Some of the strangest hallucination experiences are the ones that occur outside the normal range of any sense. They are not voices heard in the ear or figures seen in the room. They are perceptions of a person, an animal, or a presence somewhere the person cannot directly perceive — behind them, in the next room, around the corner. Clinicians call these extracampine hallucinations, from the Latin meaning "outside the field." When the felt presence is the central feature, the experience is sometimes called felt presence or sensed presence.

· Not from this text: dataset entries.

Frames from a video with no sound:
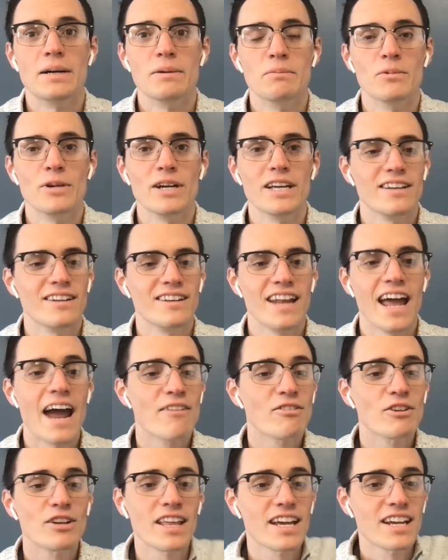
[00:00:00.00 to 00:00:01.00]
when
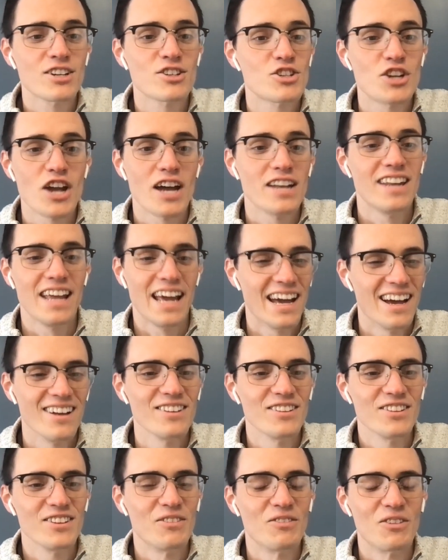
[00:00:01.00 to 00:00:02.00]
everything shut
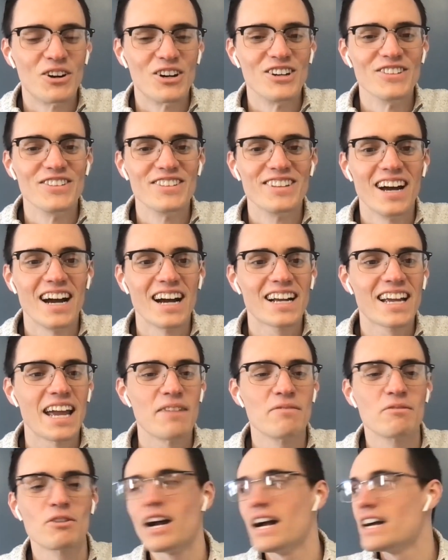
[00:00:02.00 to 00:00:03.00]
down, the world
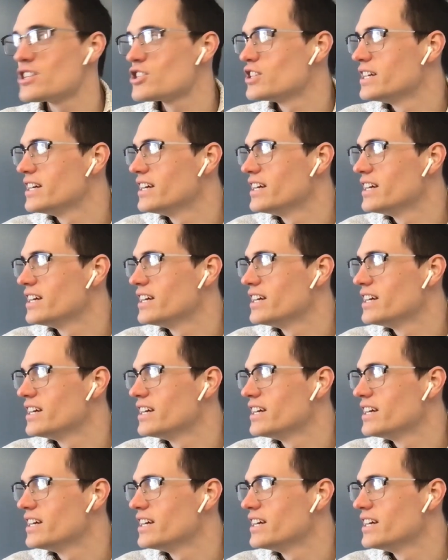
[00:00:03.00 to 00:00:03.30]
came crashing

Extracampine hallucinations are perceptions of an entity outside the normal sensory field — the sense that someone is there even though no sight or sound supports it — and they appear in psychosis, in several neurological conditions, and in a meaningful minority of healthy people during stress or sleep deprivation.
What they feel like
People describe extracampine experiences as:
- The certain feeling that someone is standing behind them, even with no sound
- The presence of a watching figure in the next room
- The sense of being followed, with no visible follower
- The feeling that a deceased relative is in the corner
- The sense that a hostile entity is just outside the field of vision
Unlike a voice, which has acoustic content, or a vision, which has shape, these experiences are often hard to describe. The person feels something is there. Looking does not resolve the feeling, because the perceived entity always seems to be just out of sight.
Where they occur
Felt presence and extracampine hallucinations have been carefully documented in a number of contexts:
- Schizophrenia and other primary psychotic disorders, often as part of a broader picture of paranoia and persecutory experience.

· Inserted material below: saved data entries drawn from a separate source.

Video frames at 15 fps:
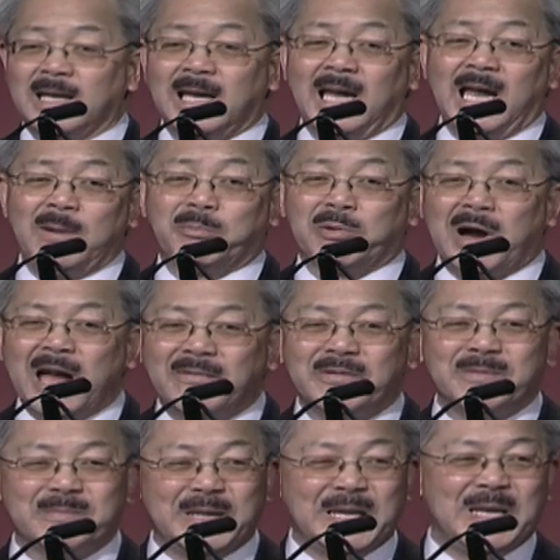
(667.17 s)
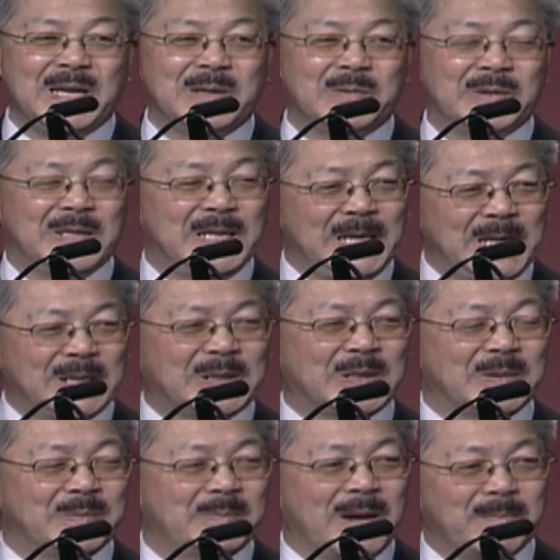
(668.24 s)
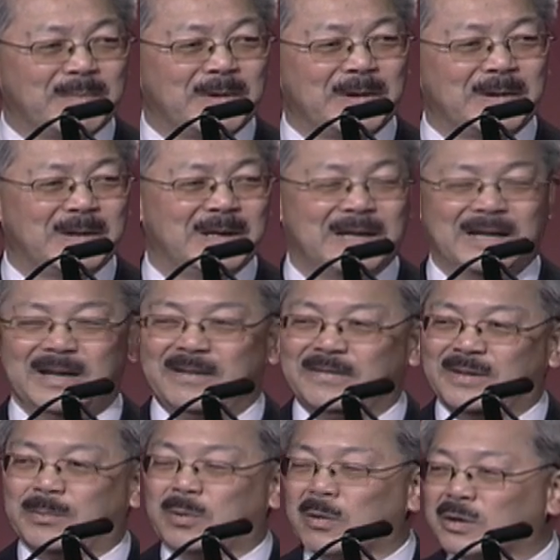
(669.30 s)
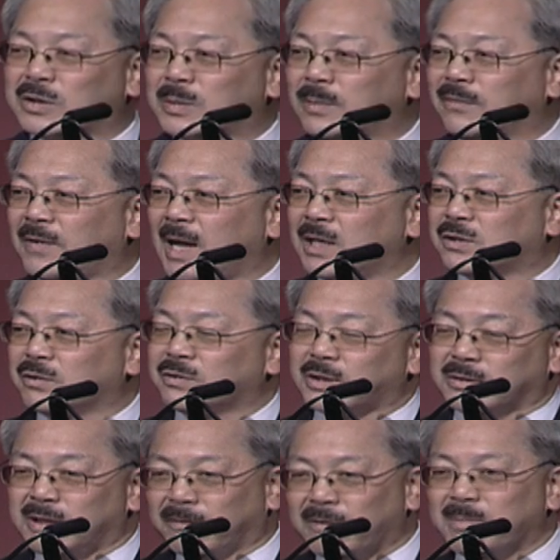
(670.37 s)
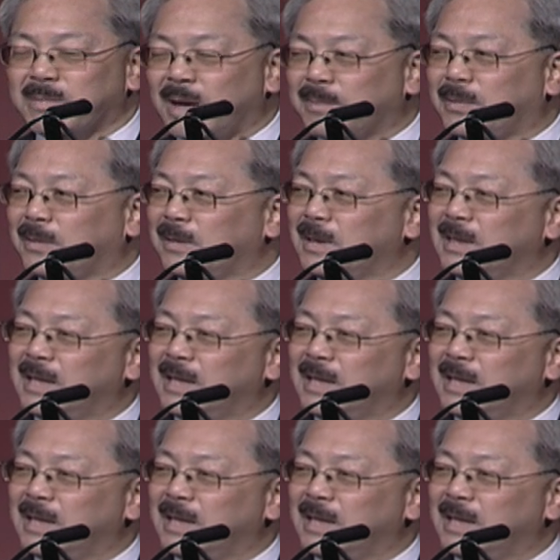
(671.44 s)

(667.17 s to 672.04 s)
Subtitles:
a private meeting with each member of the Board of Supervisors, a different member,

- Parkinson's disease. Sense of presence is a recognised early symptom and has been studied extensively. The NIMH and Parkinson's research consortia have published on the link with later visual hallucinations.
- Lewy body dementia.
- Severe sleep deprivation and sleep paralysis.
- High-altitude expeditions and extreme isolation. Mountaineers and solo sailors describe felt presence consistently.
- Bereavement. Many widowed people report a sense of the deceased being present, often without distress.
- Healthy people during stress.
Why the brain creates them
Neuroscientific accounts suggest that felt presence arises from a disruption in the body schema — the brain's internal representation of where the body is and where its boundaries are. When the multisensory integration that normally tells you "I am here, alone" is disrupted, the brain can construct the felt presence of another agent. Experimental work, including a well-known study published in Current Biology using a robotic apparatus to induce felt presence in healthy participants, supports this account.
How they relate to delusions
Felt presence is a perceptual experience. The interpretation a person attaches to it is a separate step. A person may feel a presence and interpret it as a deceased relative (a comforting interpretation), a guardian angel (a cultural interpretation), a stalker (a paranoid interpretation), or a brain-generated experience (a clinical interpretation). The interpretation matters because it shapes both distress and behaviour.
How they are evaluated
A clinician seeing felt presence will usually ask about onset, frequency, accompanying symptoms (especially other hallucinations and delusions), substance use, sleep, neurological symptoms (tremor, gait change, vivid dreams), and bereavement. Because Parkinson's disease and Lewy body dementia are on the differential, particularly in older adults, neurological evaluation is sometimes appropriate.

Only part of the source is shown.